DNA methylation is considered a key epigenetic modification that shapes and maintains cellular identity. In recent years, advancements in sequencing technologies enabled the generation of detailed single-base resolution maps of DNA methylation in multiple cell types. However, current methods only provide a static "snapshot" of the methylation levels thus precluding the study of real-time epigenetic changes and limiting prospective mechanistic experiments. Here, we established a novel reporter system that allows region-specific dynamics of DNA methylation to be traced at single cell resolution.

HFSP Long-Term Fellow Yonatan Stelzer and colleagues
authored on Mon, 16 November 2015

While each individual cell in multicellular organisms shares the same DNA content, the overwhelming functional diversity and cellular specification is considered to be shaped and regulated by epigenetic modifications.  DNA methylation is the addition of methyl groups to the fifth carbon atom of cytosine nucleotides, and is among the best studied epigenetic modifications. Global DNA methylation patterns are highly dynamic during early embryogenesis while the zygotic signature is erased and the somatic signature is established in a tissue and cell-type specific manner. Nevertheless, it is still largely unknown how exactly DNA methylation patterns dictate cell type specific gene expression programs. In addition, misregulation of DNA methylation is associated with numerous human diseases and is frequently observed in cancer.

All current methods to study DNA methylation require the extraction of DNA and therefore provide only a snapshot measurement of the methylation landscape. Furthermore, the vast majority of sequencing methods are bulk, precluding the assessment of single-cell heterogeneity. Therefore, generating a traceable readout of endogenous DNA methylation changes is of great interest to the field. With that in mind, in the current study (Stelzer et al., 2015) we aimed to generate a reporter system that allows real-time regional DNA methylation dynamics to be traced at single cell resolution .

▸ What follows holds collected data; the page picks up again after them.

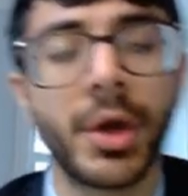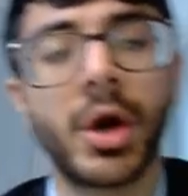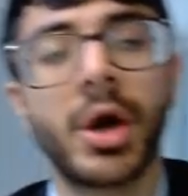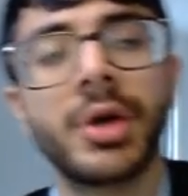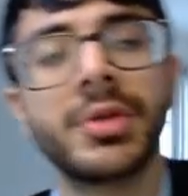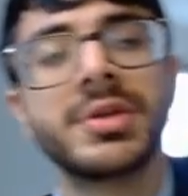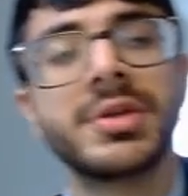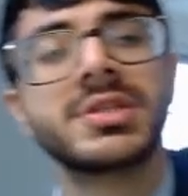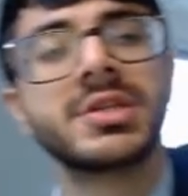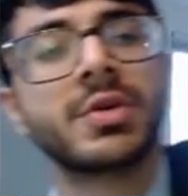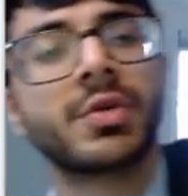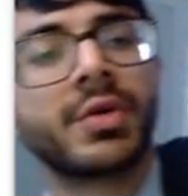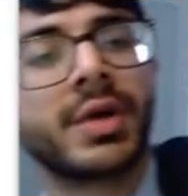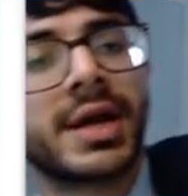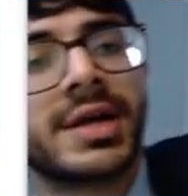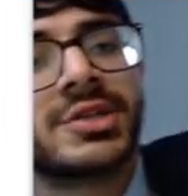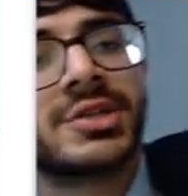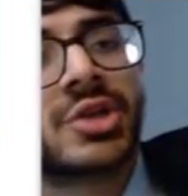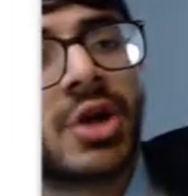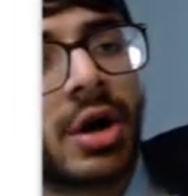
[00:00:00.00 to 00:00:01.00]
are the
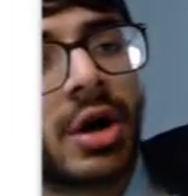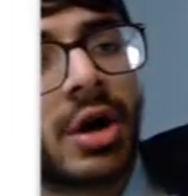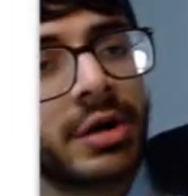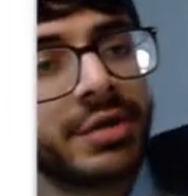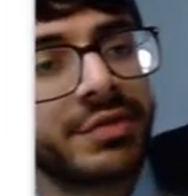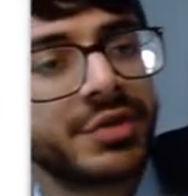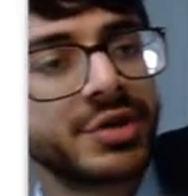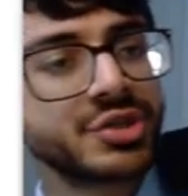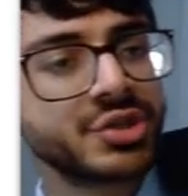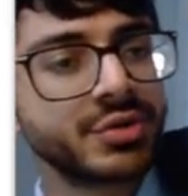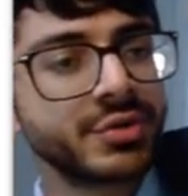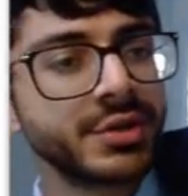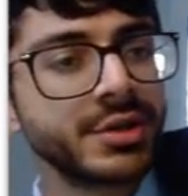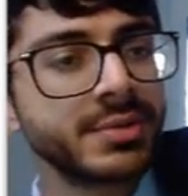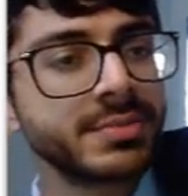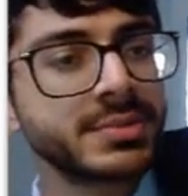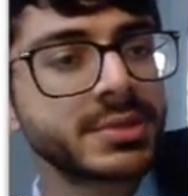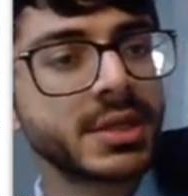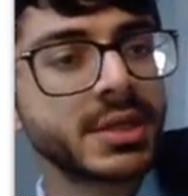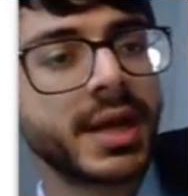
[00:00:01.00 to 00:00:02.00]
synchronized cardioversion
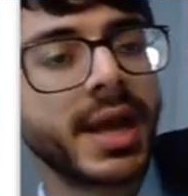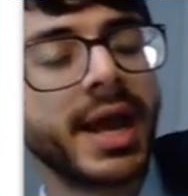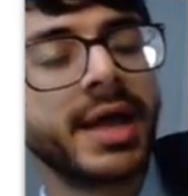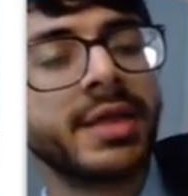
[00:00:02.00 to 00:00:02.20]
rhythms,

Figure: Region of interest DNA methylation state is affecting the Snrpn promoter activity resulting in differential fluorescent activity. Consequently, lack of DNA methylation (hypomethylation, open circles) is reflected by GFP positive cells, while methylated regions (filled circles) appear as GFP negative cells.

We show that a minimal imprinted gene promoter (Snrpn) can be used as a natural and neutral DNA methylation sensor for endogenous methylation state, thus allowing to transform epigenetic signals into transcription. In combination with fluorescent proteins, we utilized the Snrpn promoter to establish a dynamic on/off light-switch reporter. We further show that the reporter allows DNA methylation changes associated with both coding and non-coding regions to be traced at single cell resolution (Stelzer et al., 2015). The reporter system could be utilized to study DNA methylation dynamics during normal development and disease. Furthermore, combining the DNA methylation reporter with other conventional gene expression reporters, facilitates an attractive system to study the effects of epigenetic changes on gene expression programs in a tissue-dependent manner. 

Reference 

Tracing dynamic changes of DNA methylation at single cell resolution. Stelzer Y., Shivalila CS., Soldner F., Markoulaki S and Jaenisch R. Cell, 163(1), 218–229 (2015).